January 2011

Just the other day, we posted the Lucene & Solr highlights in our Lucene & Solr: 2010 in Review post, and now it’s time to really conclude 2010 in Solr world with December Solr Digest. Although one might expect festive period to take its toll on the Solr development velocity, it wasn’t like that at all. Open source never sleeps. Here are the most interesting highlights:

Interesting features in development

In our July’s Digest we mentioned LanguageIdentifierUpdateProcessor feature which is being proposed under JIRA issue SOLR-1979. Some artifacts in the form of patches are starting to appear attached to that issue, so if you’re interested in this feature, take a look.
Solr’s spatial capabilities are being further refined.
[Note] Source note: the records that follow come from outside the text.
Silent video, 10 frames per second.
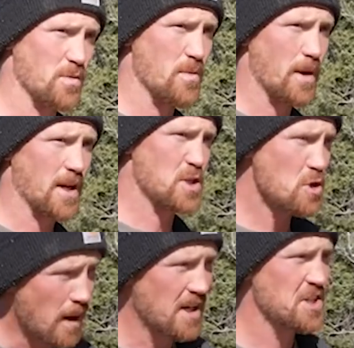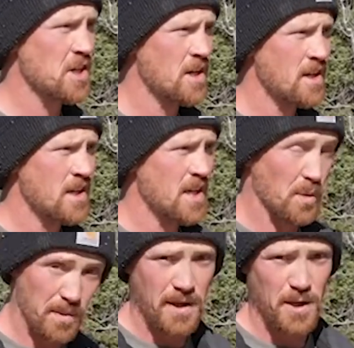if we bought too much, it
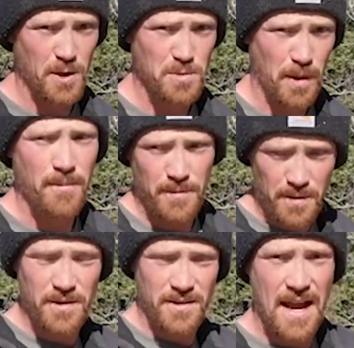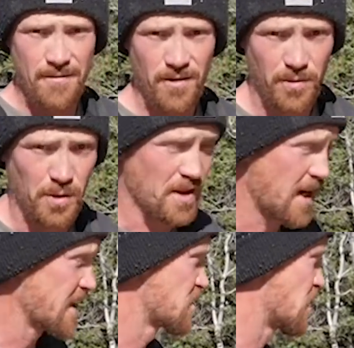wouldn't be a huge problem. We would have it for the
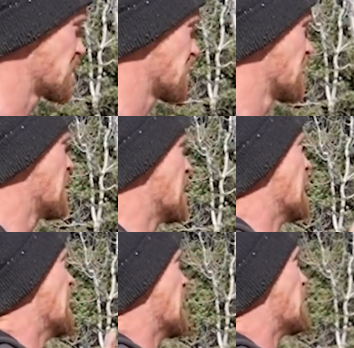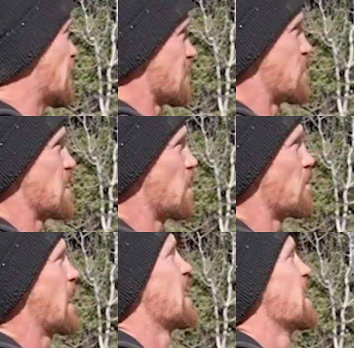next structure. But if we don't
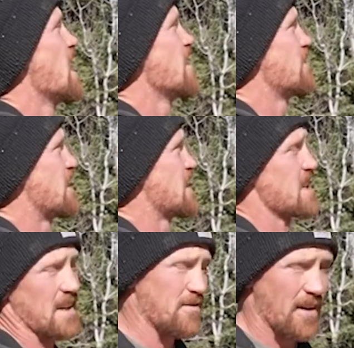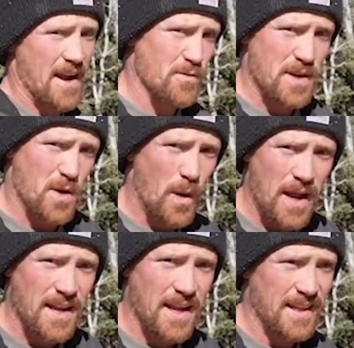buy enough and it's like a five week
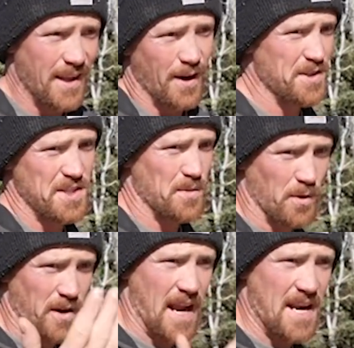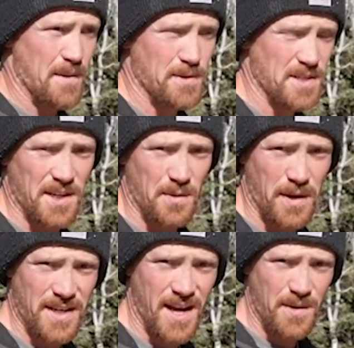wait, and then all of a sudden we're at 80% of the
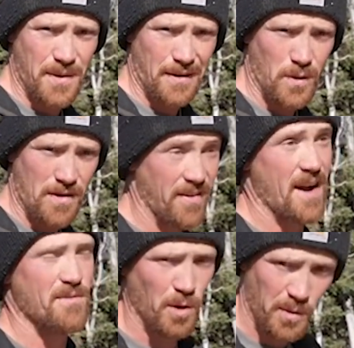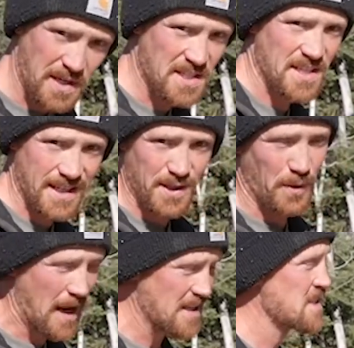way done and we have to wait five more weeks to get the
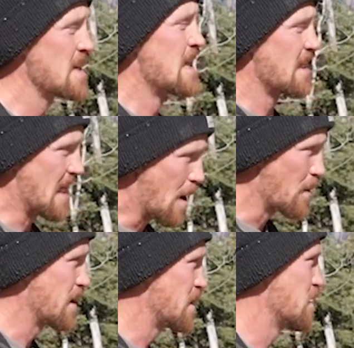rest, that would be a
With issue SOLR-2268, Solr will get “support for Point in Polygon searches”. This should enable features like “for a given point, return all documents which contain a polygon inside of which that point lays” and “for a given polygon, return all documents which have a point contained inside of that polygon“. Of course, negated versions of such feature will be supported. The work is in early stages, one patch is attached, but it can be used only as a general pointer about how this thing will be implemented, nothing else.
Support for “ColognePhonetic” encoder was added to PhoneticFilterFactory. Since “ColognePhonetic” will be added to Commons Codec 1.4.1, the patch provided in SOLR-2276 will wait until that version gets released.

Interesting new features

Solr is getting JOIN functionality – sort of. As part of SOLR-2272 , Solr got a working patch that provides SQL JOIN-like functionality. Of course, this is not exactly the JOIN you might know from SQL, but it is probably the closest thing to it which can be implemented in Solr. It is likely that this feature will be integrated into Lucene as well – it makes no sense to have it strictly in Solr. It is also likely that this feature will be expanded in the future; currently it has only one algorithm and supports many-to-many type of JOIN.
As part of SolrCloud, new feature SolrCloud distributed indexing will be added to Solr some day. SOLR-2293 will be likely JIRA home for this feature. Before SolrCloud, anyone using distributed indexing had to create a custom logic which handled distribution of documents over various shards in the cluster. With SolrCloud, this will be transparent to the clients. Also, SolrCloud will include some out-of-the-box distribution algorithms, while, of course, plugging in custom algorithms will be easy to accomplish. However, don’t hold your breath waiting for this feature. At the moment, there exists only JIRA issue (and some guidelines in the Wiki) related to this feature.

Miscellaneous

Solr’s Jetty is now upgraded to the latest 6.1.26 version. The change was committed to 3_x branch and trunk but, of course, it doesn’t mean you have to upgrade your Jetty too. It means just that stuff (various jars and few xmls) under /solr/example got upgraded. Details of this change can be found in SOLR-2265.
Did you experience any problems with DataImportHandler and its multi-threaded option? If so, you are not the only one. More details about the nature of the problem can be found in SOLR-2186, while it appears that SOLR-2233 already contains a patch which might help in case of JDBC data source. That patch contains a few other DataImportHandler multithreading fixes. Nothing related to this issue has been committed to trunk or 3_x branch yet.
Many problems people encounter with Solr are related to OutOfMemory error. There were many interesting discussions on the ML in December, but we consider two of them related to that topic which you might find interesting OutOfMemory GC: GC overhead limit exceeded – Why isn’t WeakHashMap getting collected? and Memory use during merges (OOM)
If you found “bf” parameter somewhat limited – it doesn’t accept complex nested expressions with lots of whitespaces – you might find patch from SOLR-2014 useful. It appears that this is a common problem: another similar bug report (although this actually isn’t a bug) was also opened recently – SOLR-2267. However, consider that “bf” parameter will likely be deprecated in the future, since “bq” could be used to achieve everything “bf” can and more.
In our November’s Digest, we mentioned SOLR-2154 and Solr’s problem with multi-valued spatial fields. What we missed was SOLR-2155, which actually provides a patch for such problems. Although it isn’t committed, the patch appears to be functional, so give it a try.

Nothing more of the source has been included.